Senin, Januari 6

Jakarta

Beberapa tahun terasa berlalu begitu cepat, sementara yang lain terasa jauh lebih lama. Namun, beberapa tahun, seperti tahun kabisat, dapat berlangsung sedikit lebih lama dari biasanya. Lalu, ada tahun 46 SM, yang berlangsung selama 445 hari, 80 hari lebih lama dari biasanya.

Tahun adalah waktu yang dibutuhkan Bumi untuk membuat satu orbit mengelilingi Matahari dan kembali ke titik acak yang telah kita tetapkan sebagai awal Tahun Baru. Kalender kita merupakan upaya membagi tahun menjadi beberapa bagian (bulan, minggu, hari) demi kenyamanan kita.

Berkat kalender dan penentuan waktu menggunakan jam, orang bisa dengan mudah bilang, “Kita akan bertemu pada 3 Maret pukul 12:00 WIB” misalnya. Bayangkan kalau tidak ada penentuan waktu, orang akan kebingungan merinci ketika akan janjian. “Kita akan makan siang ketika bayangan gunung membentang hingga bukit di sana.” Duh, repot sekali.


Perubahan Kalender Julian

Meskipun kita sudah semakin baik dalam menyelaraskan tahun orbit dengan tahun kalender kita, bahkan menambahkan ‘detik kabisat’ agar semuanya benar-benar sinkron, kalender sebelumnya tidak begitu efisien.

Sebelum kalender Julian diperkenalkan oleh Julius Caesar, tahun Romawi tampak sangat berbeda, hanya terdiri dari empat bulan (Maret, Juli, Oktober, dan Mei) dengan masing-masing 31 hari.

Bulan-bulan lainnya lebih pendek, masing-masing terdiri dari 29 hari, kecuali Februari yang terdiri dari 28 hari. Akibatnya, kalender dengan cepat tidak sinkron dengan lintasan Bumi mengelilingi Matahari, dan sekitar tahun 200 SM, kalender menjadi sangat tidak sinkron sehingga gerhana hampir total yang terjadi pada tanggal yang sekarang kita sebut 14 Maret, tercatat terjadi pada 11 Juli.

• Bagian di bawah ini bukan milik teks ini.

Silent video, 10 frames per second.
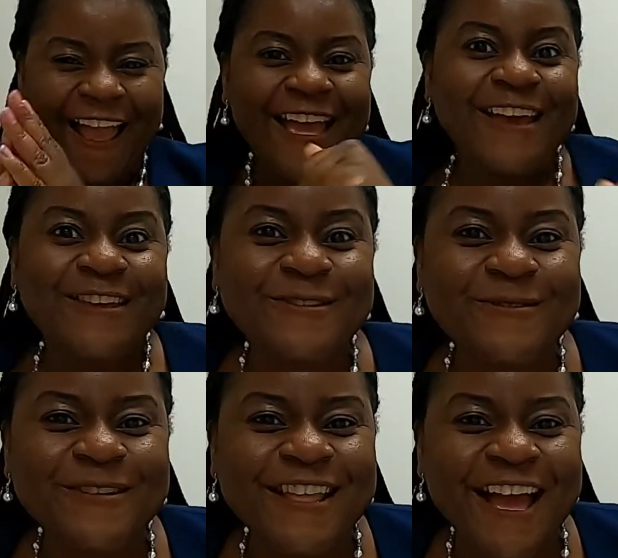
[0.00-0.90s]
You
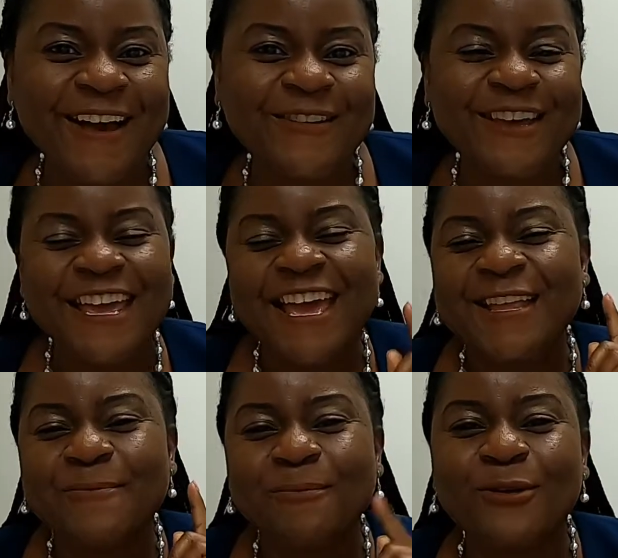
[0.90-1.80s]
are now an
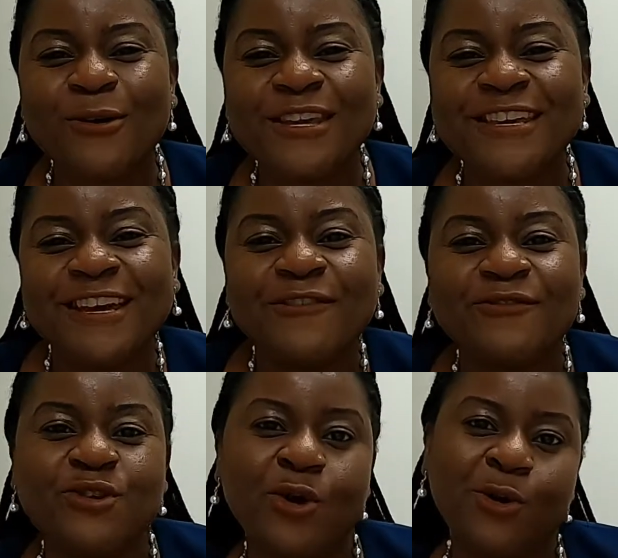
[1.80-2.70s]
employee of
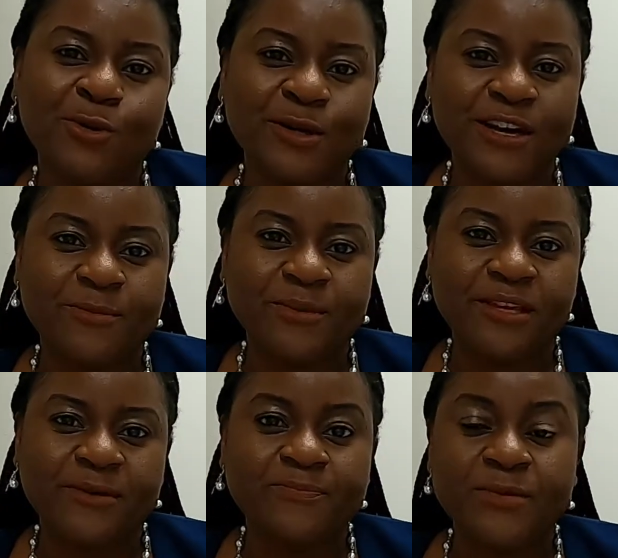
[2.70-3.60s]
your own
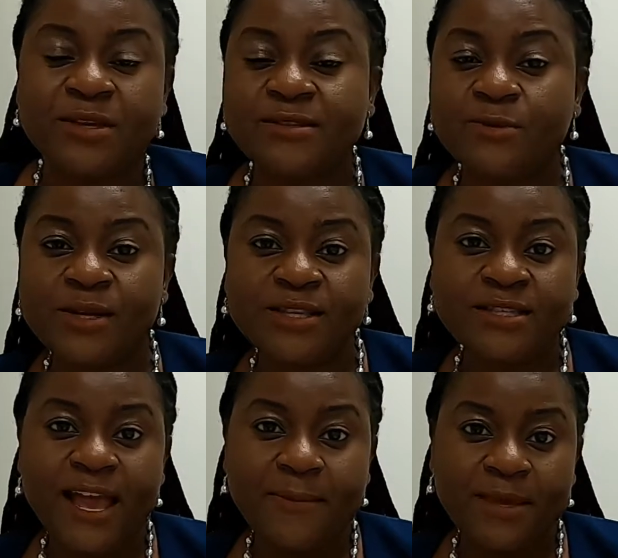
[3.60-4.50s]
company. So, what does
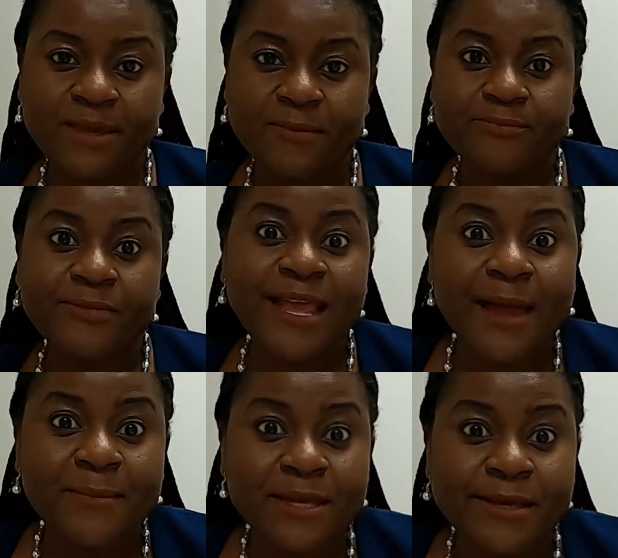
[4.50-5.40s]
that mean? That
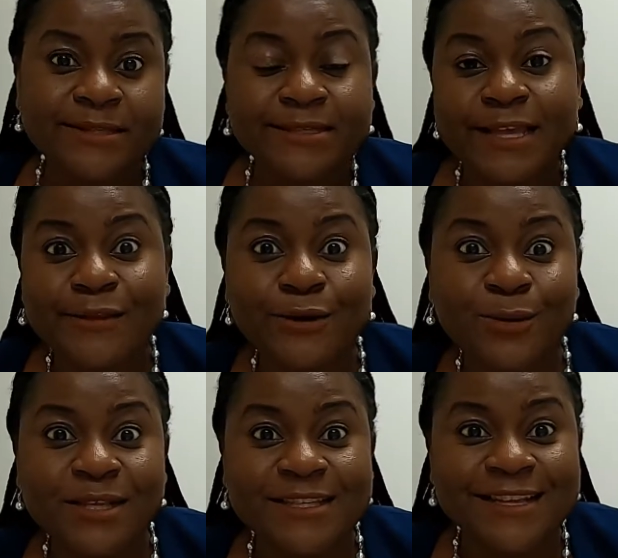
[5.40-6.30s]
means that no
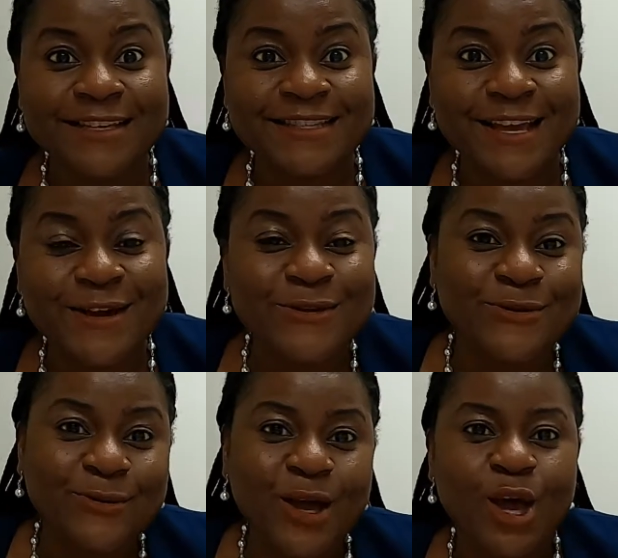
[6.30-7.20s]
one is going to tell
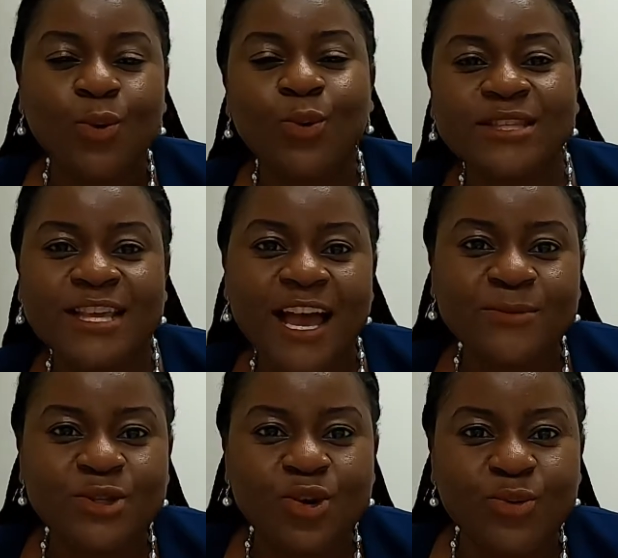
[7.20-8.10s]
you what time
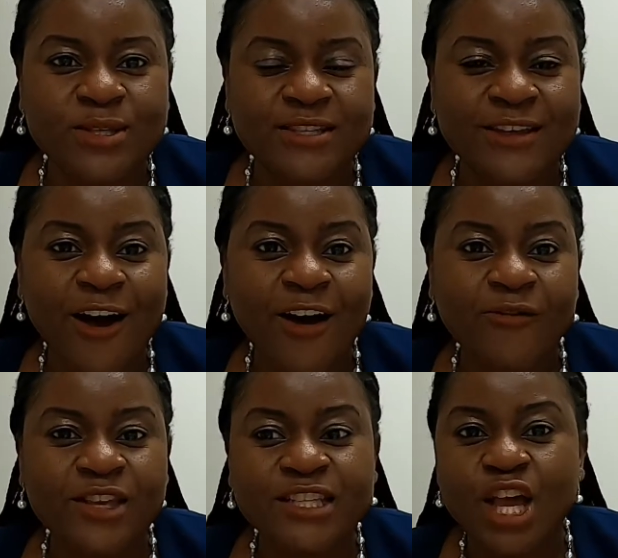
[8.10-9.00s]
to go into the
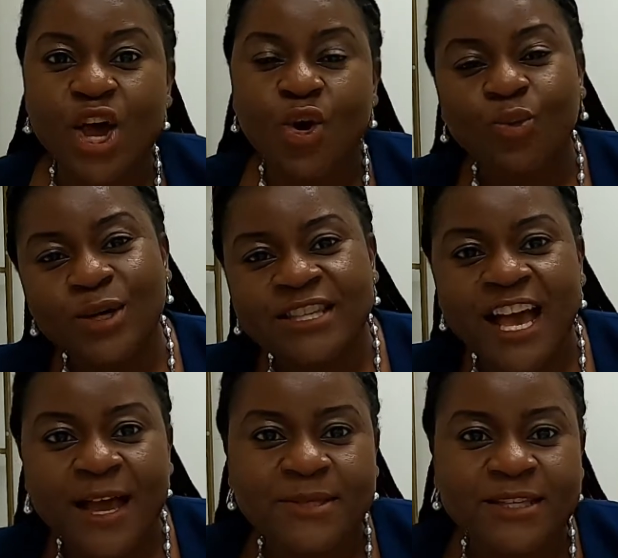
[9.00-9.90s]
office, what
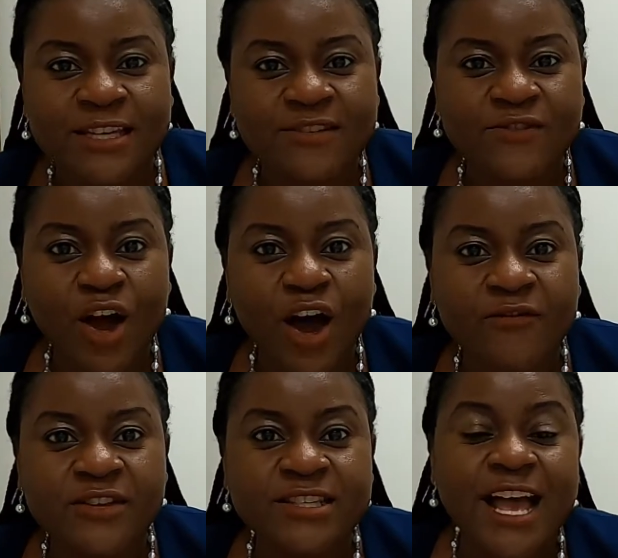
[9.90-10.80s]
time to leave the
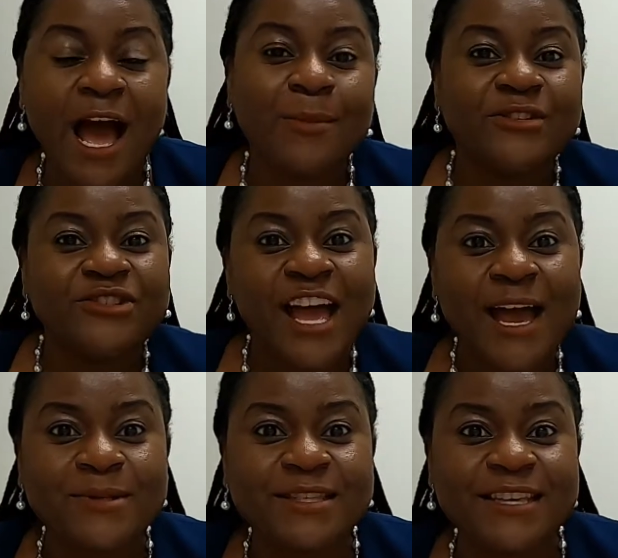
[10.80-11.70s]
office, how much
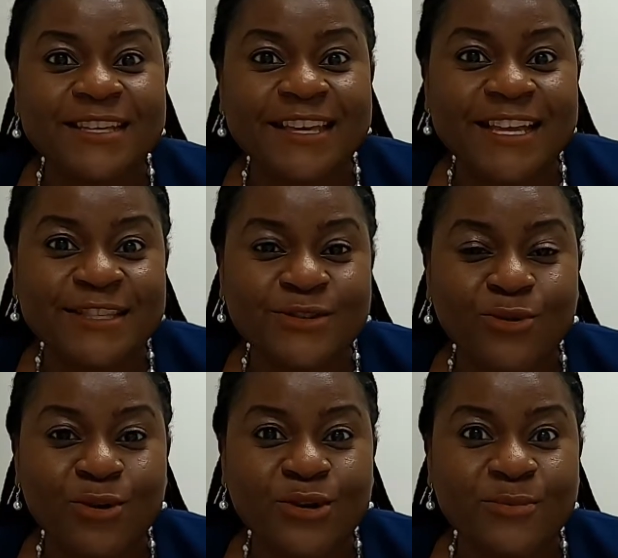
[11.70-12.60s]
time to dedicate to
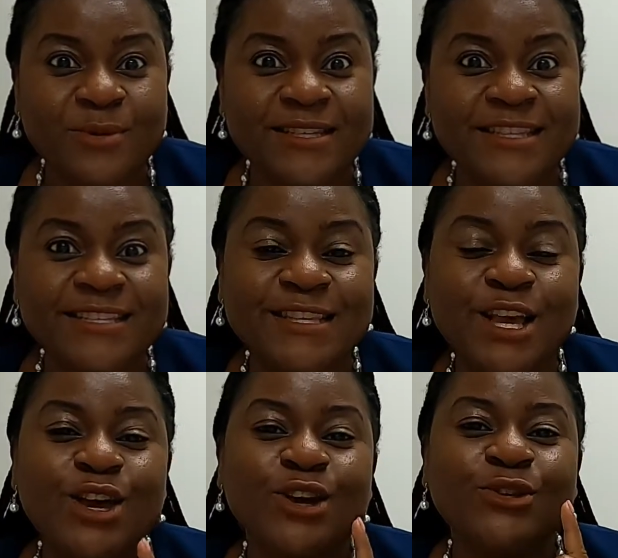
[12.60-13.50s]
growing your business.
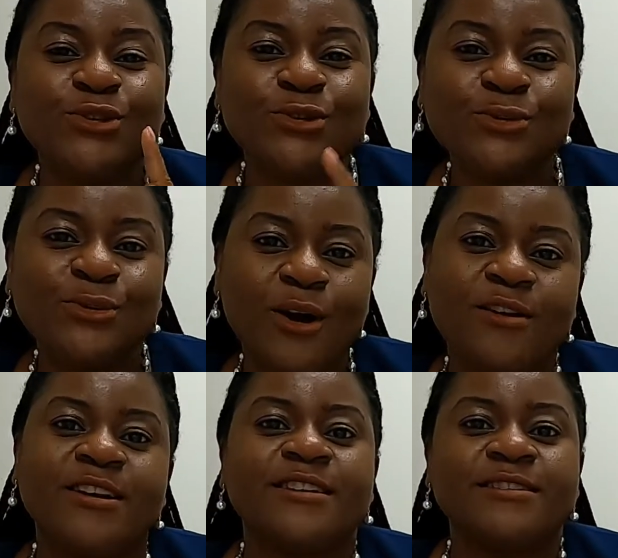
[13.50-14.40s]
You are
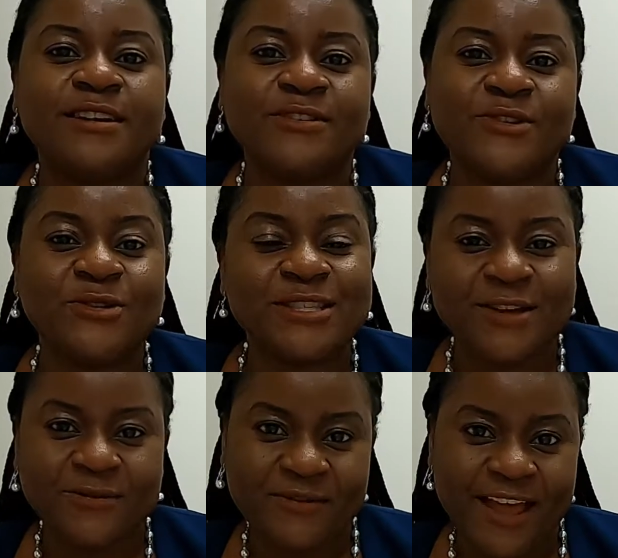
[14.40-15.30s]
going to tell
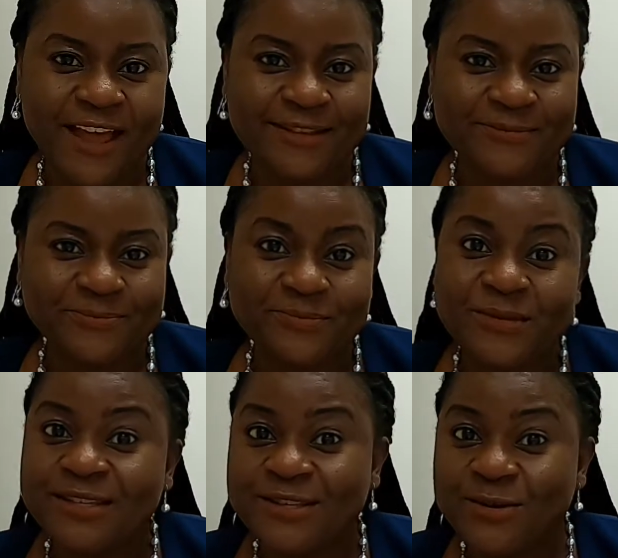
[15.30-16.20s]
yourself that.
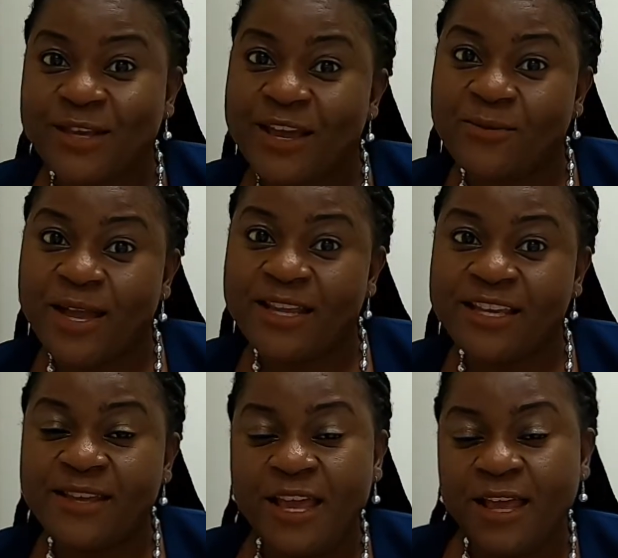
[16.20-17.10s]
So, get
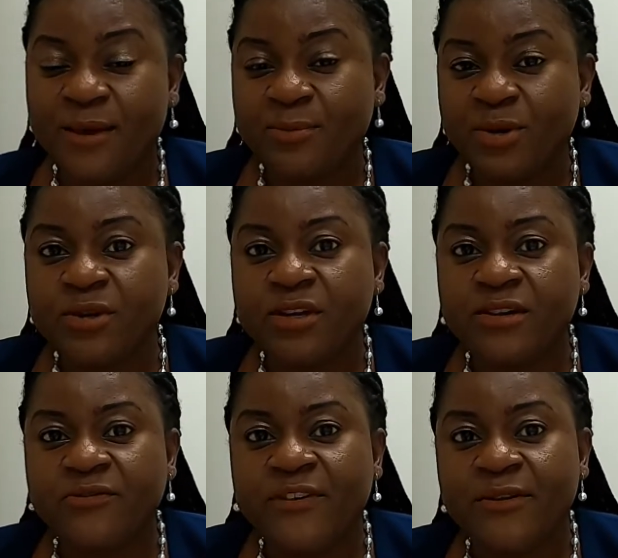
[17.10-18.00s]
ready, build a
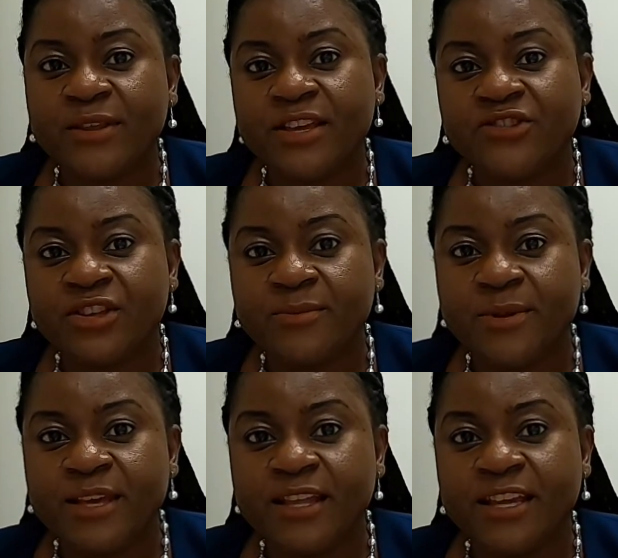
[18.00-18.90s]
good foundation in the
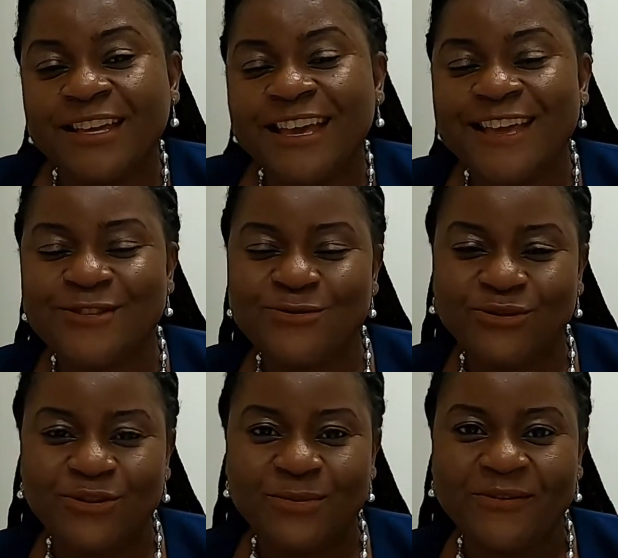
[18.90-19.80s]
beginning, and you
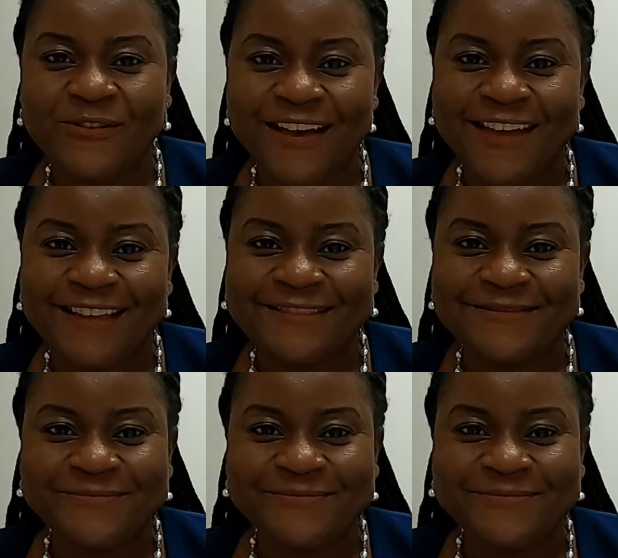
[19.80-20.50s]
should be fine.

‘Bulan kabisat’ yang disebut Mercedonius, harus ditambahkan setiap beberapa tahun untuk mengatasi pergeseran tersebut.

Itu bukanlah cara yang bagus untuk menjalankan kalender. Meskipun Mercedonius dapat digunakan untuk menyelaraskan kembali kalender dengan tahun, hal itu terbuka untuk penyalahgunaan politik.

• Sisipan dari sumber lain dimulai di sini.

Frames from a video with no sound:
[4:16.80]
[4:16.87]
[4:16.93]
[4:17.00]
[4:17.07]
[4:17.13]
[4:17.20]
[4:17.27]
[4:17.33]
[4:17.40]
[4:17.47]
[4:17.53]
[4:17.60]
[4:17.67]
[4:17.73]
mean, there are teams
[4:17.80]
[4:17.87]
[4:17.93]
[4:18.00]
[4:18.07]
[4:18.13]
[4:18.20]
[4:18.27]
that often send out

Pontifex Maximus dan College of Pontiffs diizinkan untuk mengubah kalender, dan kadang-kadang menggunakannya untuk tujuan politik, seperti memperpanjang masa jabatan seseorang.

Julius Caesar kemudian mencoba memperbaiki kekacauan tersebut dengan memperkenalkan kalender Julian pada tahun 45 SM, menambahkan satu atau dua hari di akhir semua bulan pendek (kecuali bulan-bulan ganjil, Februari) untuk membuat jumlah hari dalam setahun menjadi 365.

“Ia mengalihkan perhatiannya ke reorganisasi negara, mereformasi kalender yang telah lama dirusak oleh kelalaian para paus, melalui hak istimewa mereka untuk menambahkan bulan atau hari sesuka hati, sehingga festival panen tidak datang di musim panas atau festival panen di musim gugur,” tulis sejarawan Romawi Suetonius dalam Life of Julius Caesar.

“Ia menyesuaikan tahun dengan arah Matahari dengan membuatnya terdiri dari tiga ratus enam puluh lima hari, menghapus bulan interkalar, dan menambahkan satu hari setiap empat tahun,” lanjutnya.

Namun sebelum kalender baru semacam memperbaiki keadaan, masih ada masalah yang harus diperbaiki. Tahun masih tidak sesuai dengan musim. Untuk memperbaiki hal ini, Caesar menambahkan beberapa bulan ke tahun 46 SM.

“Lebih jauh, agar perhitungan musim yang benar dapat dimulai dengan kalender berikutnya di bulan Januari, ia menyisipkan dua bulan lain di antara bulan November dan Desember,” tulis Suetonius.

“Maka, tahun ketika pengaturan ini dibuat adalah satu dari lima belas bulan, termasuk bulan interkalar, yang termasuk dalam tahun itu menurut kebiasaan sebelumnya,” rincinya.

Karena perubahan ini, hasilnya adalah 46 SM menjadi tahun terpanjang dalam sejarah yang tercatat dengan 445 hari, dan terkadang disebut sebagai annus confessionis atau tahun kebingungan.